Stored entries
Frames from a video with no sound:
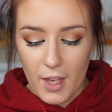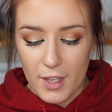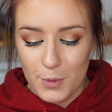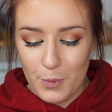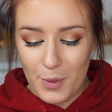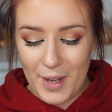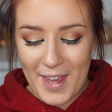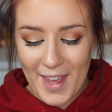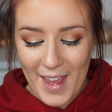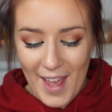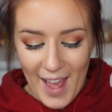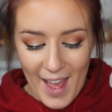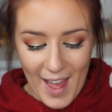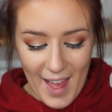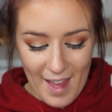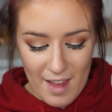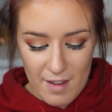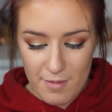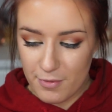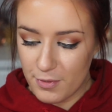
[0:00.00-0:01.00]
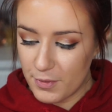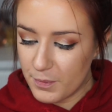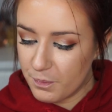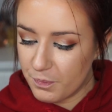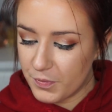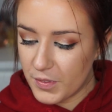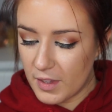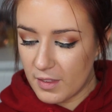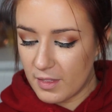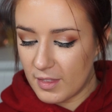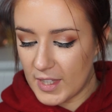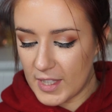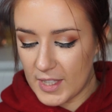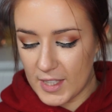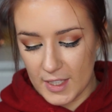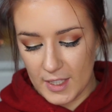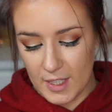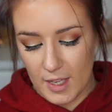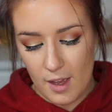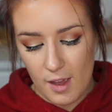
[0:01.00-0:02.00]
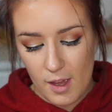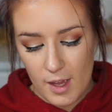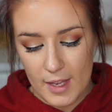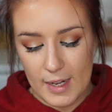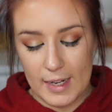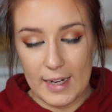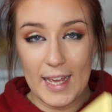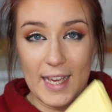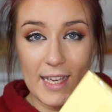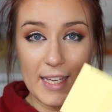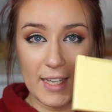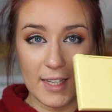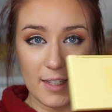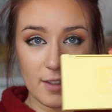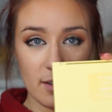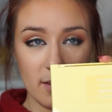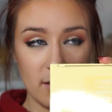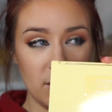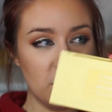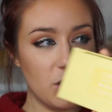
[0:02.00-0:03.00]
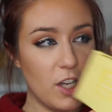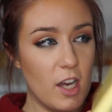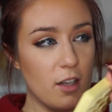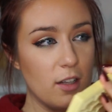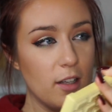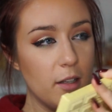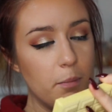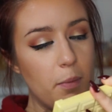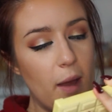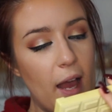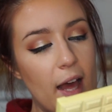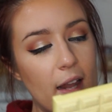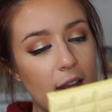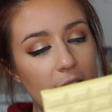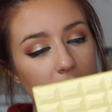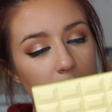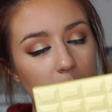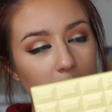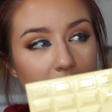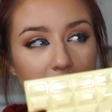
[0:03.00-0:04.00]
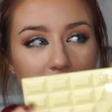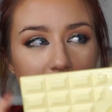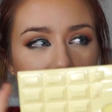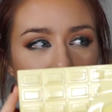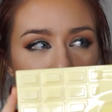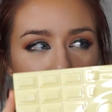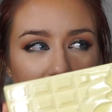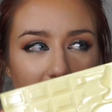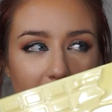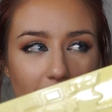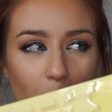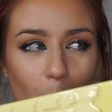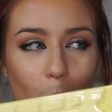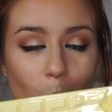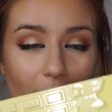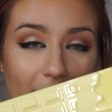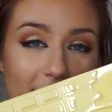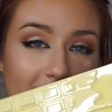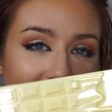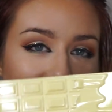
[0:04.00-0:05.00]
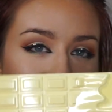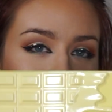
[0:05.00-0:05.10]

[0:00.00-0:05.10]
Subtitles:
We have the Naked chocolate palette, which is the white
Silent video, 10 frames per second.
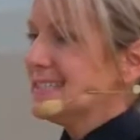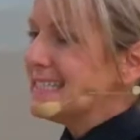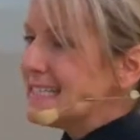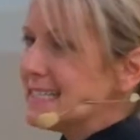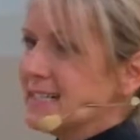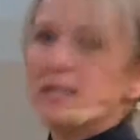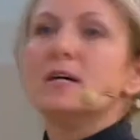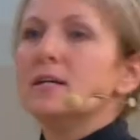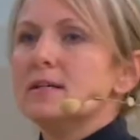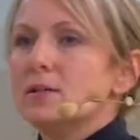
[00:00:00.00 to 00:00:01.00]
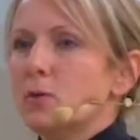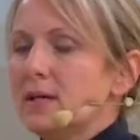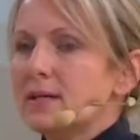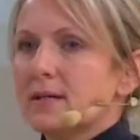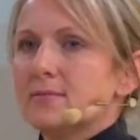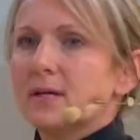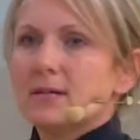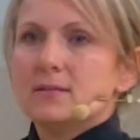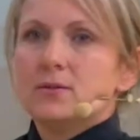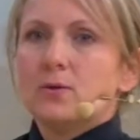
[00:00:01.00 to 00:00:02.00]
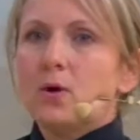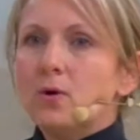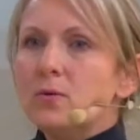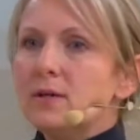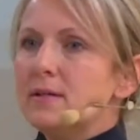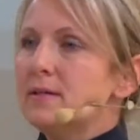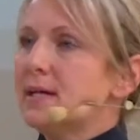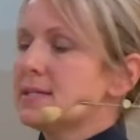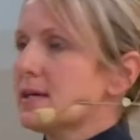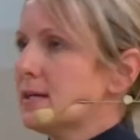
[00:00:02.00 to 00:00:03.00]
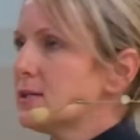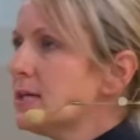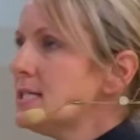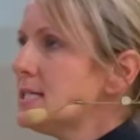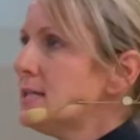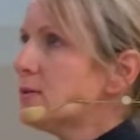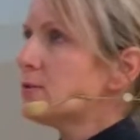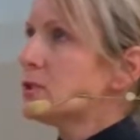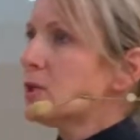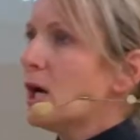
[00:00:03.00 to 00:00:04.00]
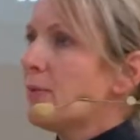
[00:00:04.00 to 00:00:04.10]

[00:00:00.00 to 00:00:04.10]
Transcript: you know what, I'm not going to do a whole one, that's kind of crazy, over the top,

- Your task -
A complete answer lists each line of the data that holds the word "video".

- Task answer -
Frames from a video with no sound:
Silent video, 10 frames per second.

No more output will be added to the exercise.